Kamel Daoud © Item / Bertrand Gaudillère

Rencontre : Kamel Daoud lance le Littérature Live aux Célestins

Lundi 19 mai, le Littérature Live, festival de littérature organisé par la Villa Gillet accueillait, en ouverture, Kamel Daoud, Prix Goncourt 2025 avec son roman Houris (Gallimard). Une lecture d’extraits d’Houris d’une demi-heure suivie d’une heure d’entretien, d’une rare intensité. Nous y étions.

Lecture vibrante

Magali Bonat, comédienne bien connue des amateurs de théâtre lyonnais a d’abord lu de longs extraits d’Houris. L’assistance nombreuse – le théâtre des Célestins était plein – a été captivée dès les premières phrases. Découvrant ou redécouvrant, Aube, l’héroïne du roman. Le « sourire kabyle » ornant son cou, dû à un coup de rasoir, une tentative d’égorgement des djihadistes, lors de la fameuse « décennie noire », dont il est interdit de parler en Algérie. Une guerre civile de « tous contre tous », entre 1992 et 2002, entre les islamistes et tous les autres. La musicalité, la beauté de la langue, dont Kamel Daoud précisera ensuite dans la discussion combien elles lui sont essentielles, étaient évidentes... De même que l’utilisation des métaphores, qui fut pour lui une découverte. Ainsi d’Oran qui « scintille dans la nuit comme un collier cassé ».

L’œuvre puis l’écrivain

Ensuite, aiguillonné plus qu’interrogé par Cédric Enjalbert (collaborateur de Philosophie Magazine), Kamel Daoud s’est montré impressionné, ému, par les lieux et le public extrêmement attentif. Il s’est vite détendu, faisant preuve d’un humour, d’une ironie subtile qu’on ne lui connaissait pas, du moins pas à ce point. Ainsi a-t-il évoqué l’activité d’écrire comme une « pathologie mentale », tant il vaut mieux « faire une bonne sieste plutôt que de se lancer dans la rédaction d’un roman ». Il a aussi avoué que dans son adolescence algérienne, ne disposant pas de livres avec des images, il se concentrait sur les descriptions de femmes nues qu’il pouvait trouver dans les livres qu’il avait sous la main...
La lecture est depuis toujours, pour lui, une activité vitale, dans le prolongement de son geste d’écrivain. « Un plaisir des dieux qui permet d’habiter une autre subjectivité que la sienne ». Il a cité Umberto Eco : « Celui qui ne lit pas est condamné à n’avoir qu’une seule vie, la sienne. »

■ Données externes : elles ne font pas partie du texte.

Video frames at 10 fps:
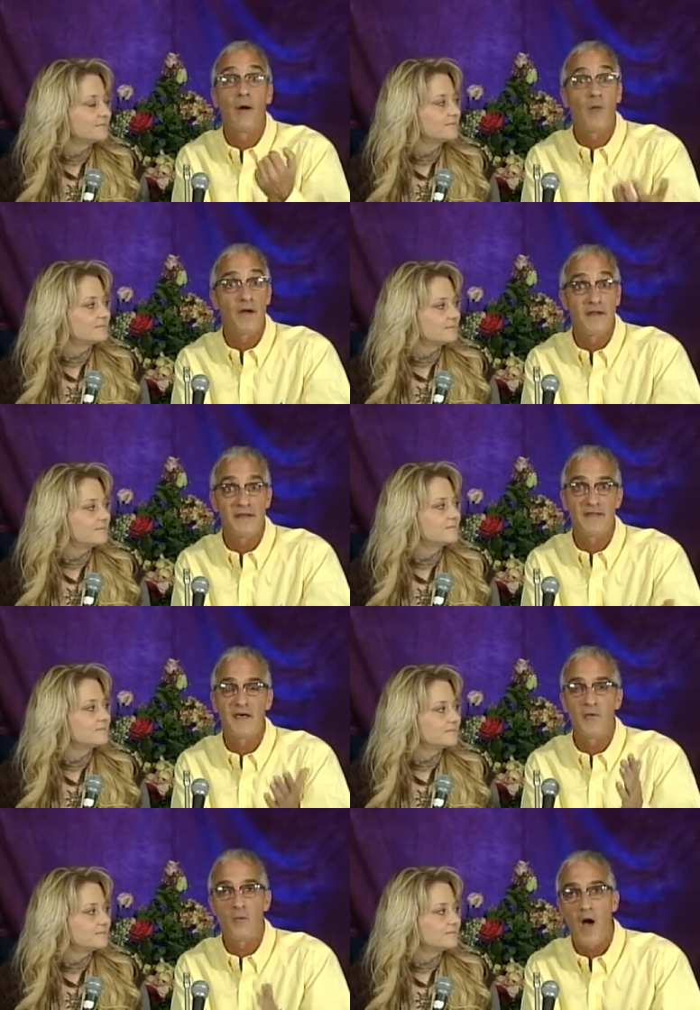Speaker 1: what it is that
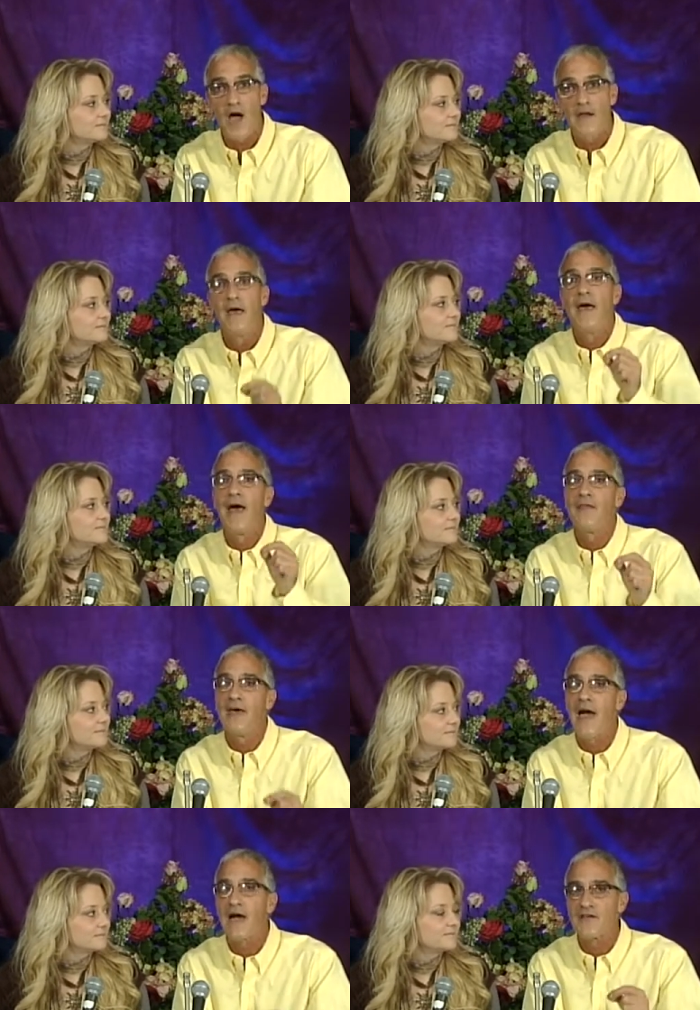you want, and
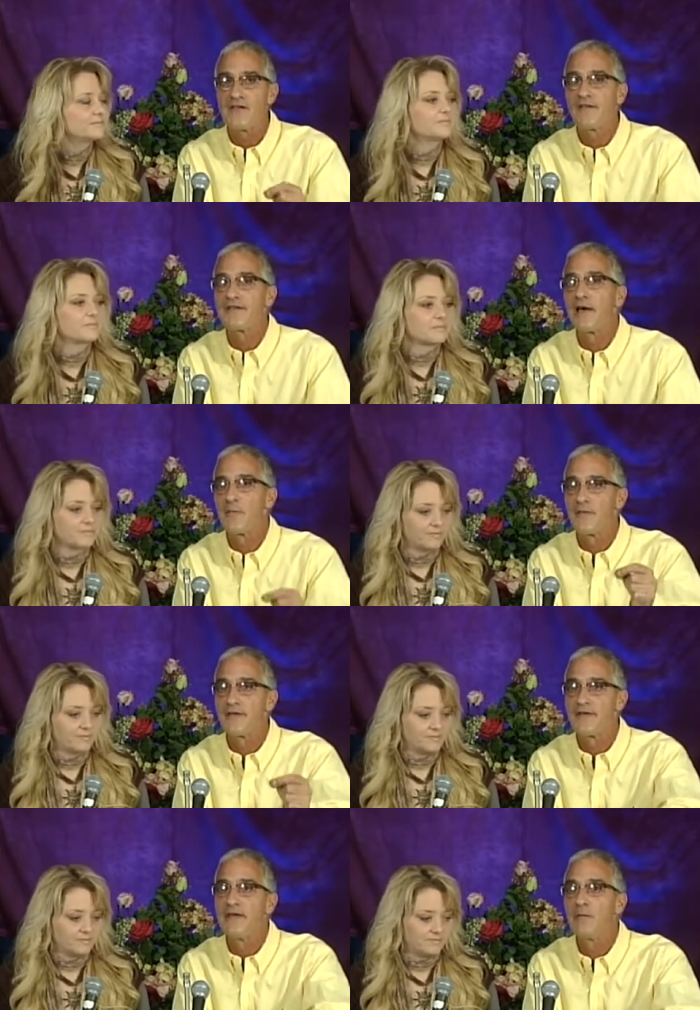the action step will
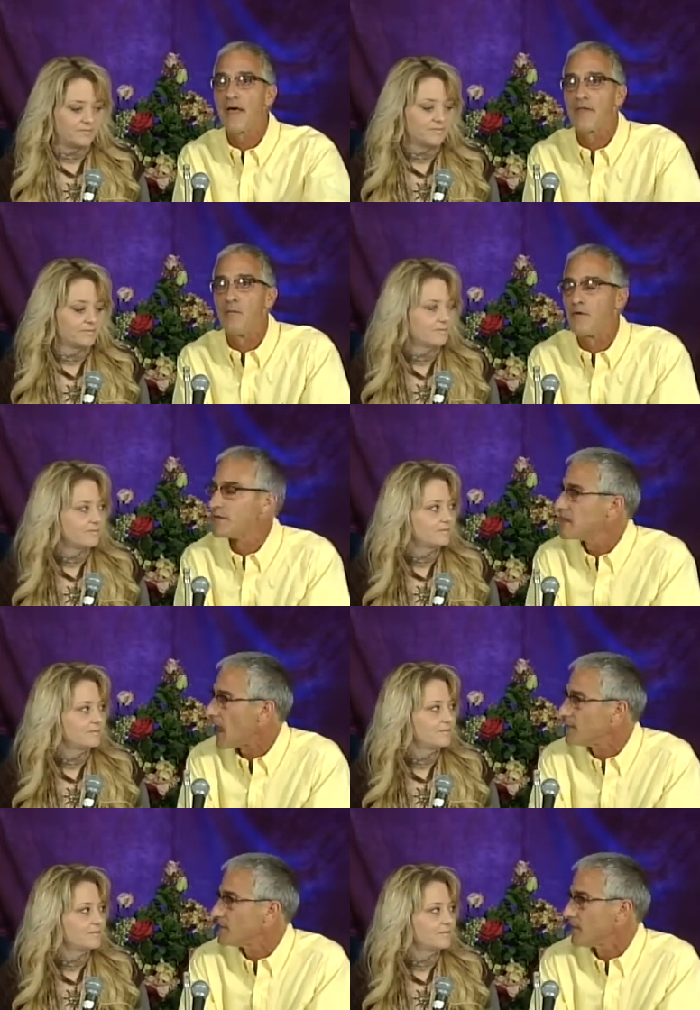seem like the most
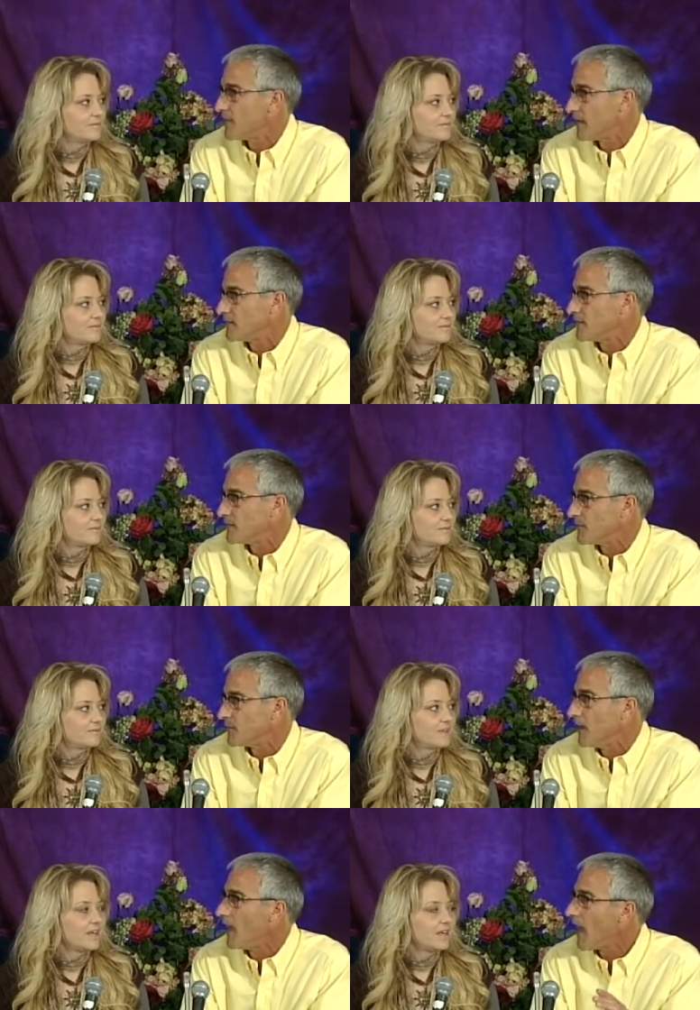logical thing to
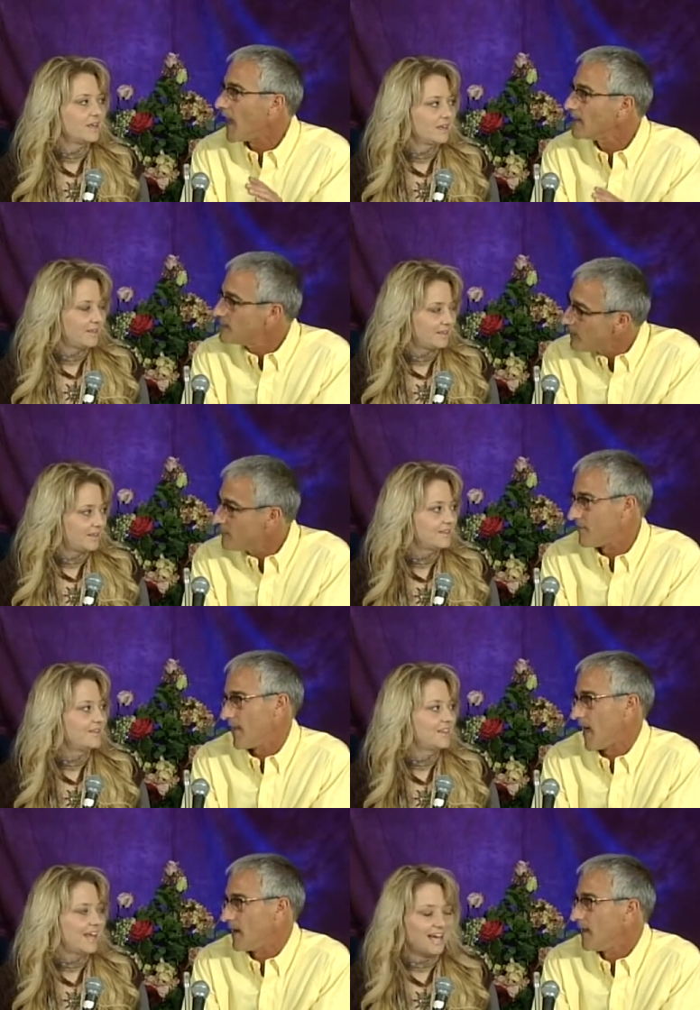do. I love
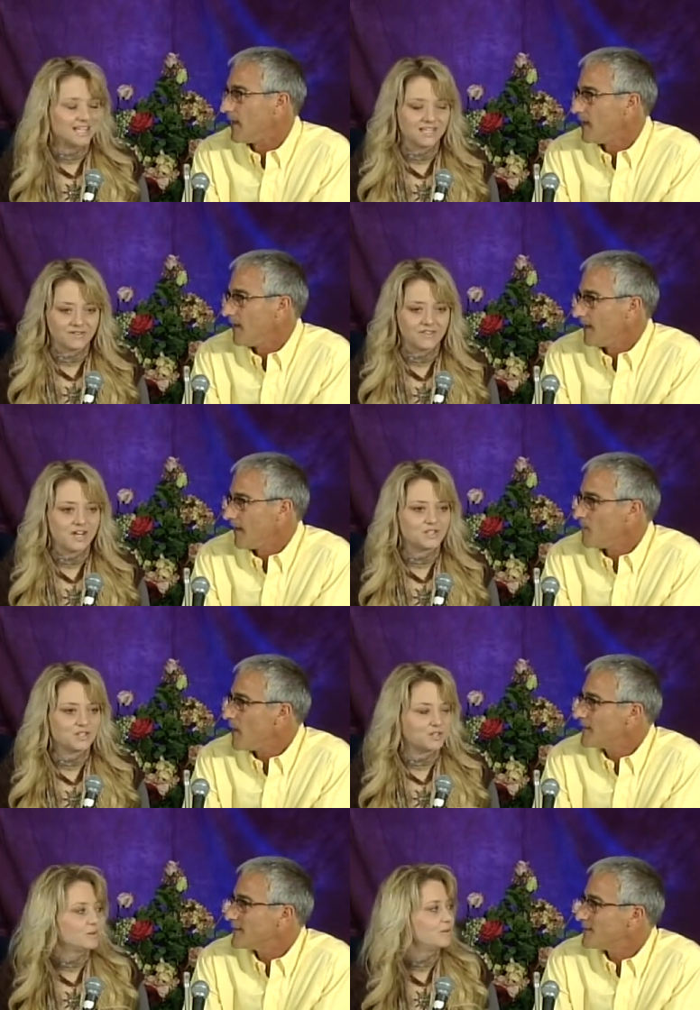that.
Speaker 2: I love
Speaker 1: that, it
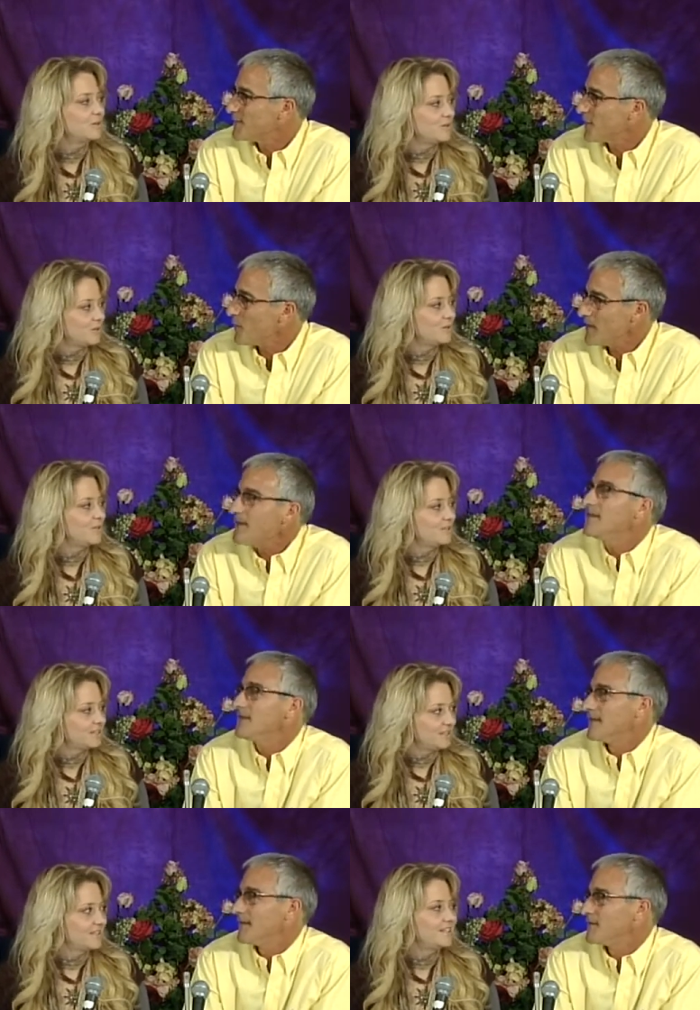too. It makes it so
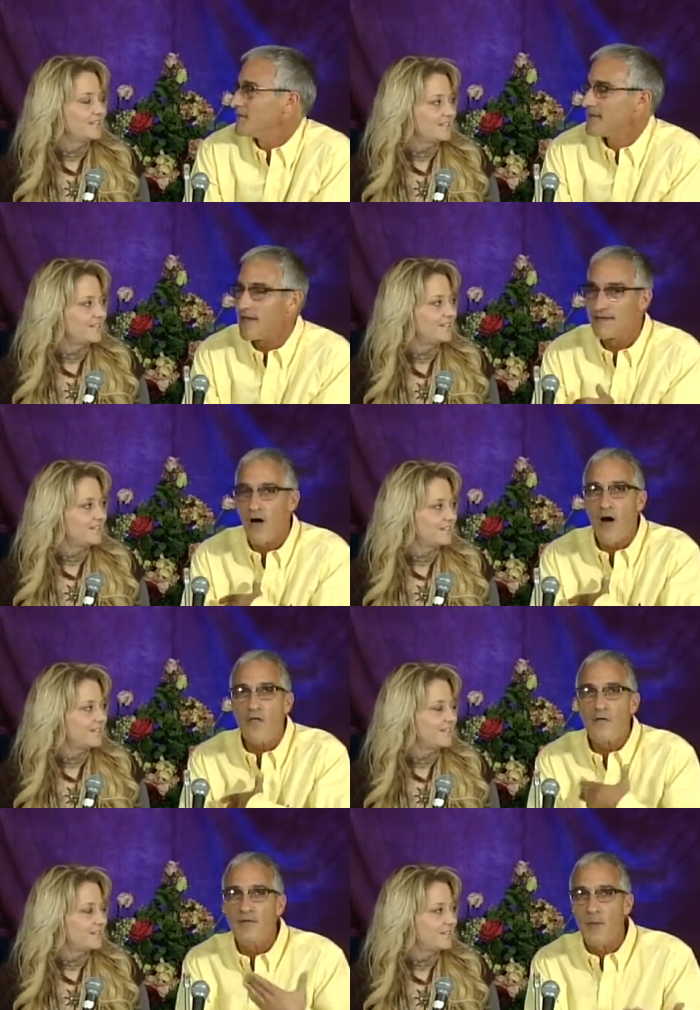easy. It just takes all
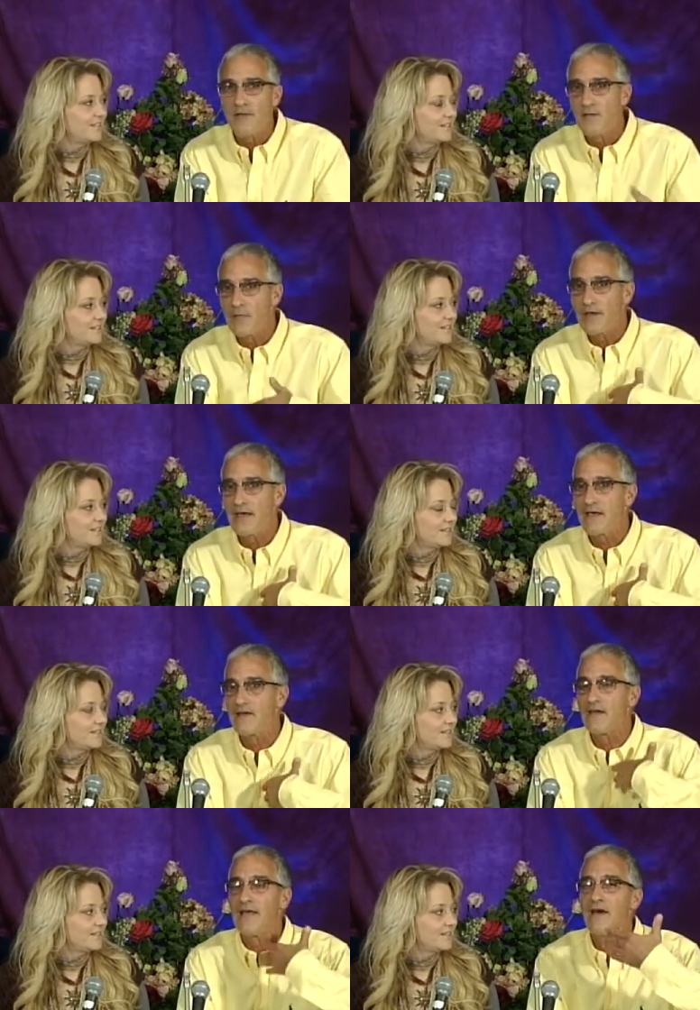the responsibility
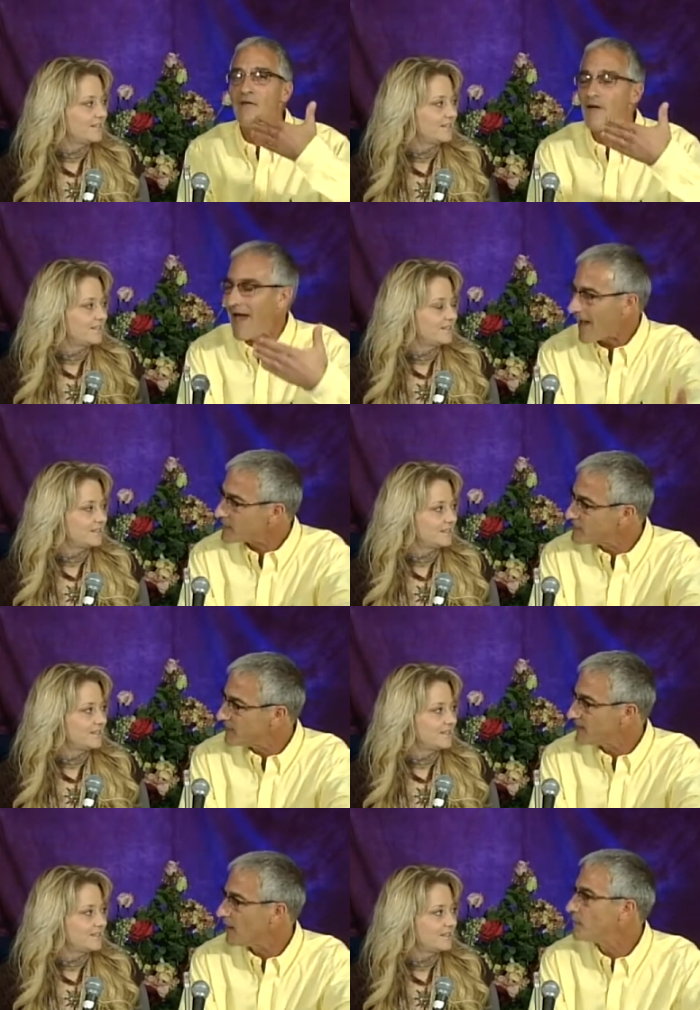in, in, of
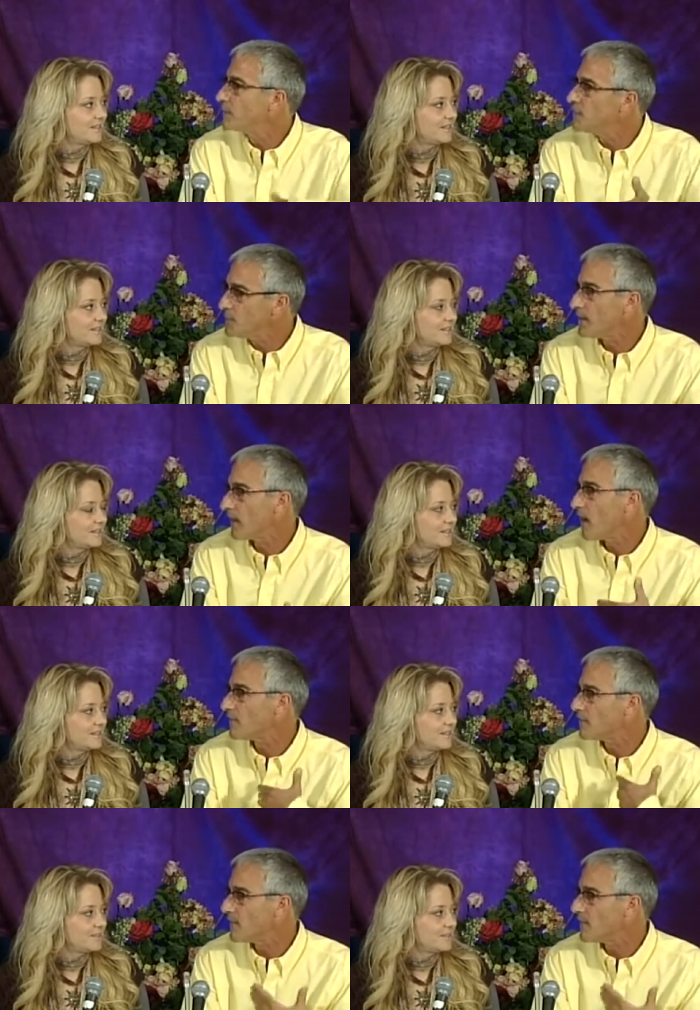action, of doing, off of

La question politique et polémique

Kamel Daoud vient de publier un libelle, Il faut parfois trahir (Gallimard). Il est revenu sur ce texte bref. En affirmant que la trahison que lui reproche le pouvoir algérien, il l’assume et en est même fier. Cette trahison n’est pour lui qu’une façon d’affirmer sa singularité, une fidélité à ses convictions profondes, à sa volonté de ne pas être le « décolonial de service », agitant sans cesse, comme le fait le président algérien Tebboune, une rente mémorielle contre la France, qui nourrit les ressentiments. Il a bien sûr mentionné son ami Boualem Sansal, injustement détenu dans une geôle algérienne. Une salve d’applaudissements a salué cette évocation.
Il s’est peu attardé sur les accusations de plagiat dont il fait l’objet, y voyant la main de l’état algérien (la plainte a été déposée à Oran). Il préfère faire confiance à la justice française qu’à « un gouvernement algérien qui met les écrivains en prison ».
Mais c’est évidemment d’une façon littéraire que s’est conclue son intervention. Il a dit son espoir était que ses livres soient lus un jour en dehors du contexte politique dans lequel ils ont été écrits. La vanité de tout écrivain (« Il en faut » a-t-il avoué) étant de laisser des traces une fois disparu.

Littérature Live, festival international de littérature de Lyon – Du 19 au 25 mai à la Villa Gillet et dans d’autres lieux.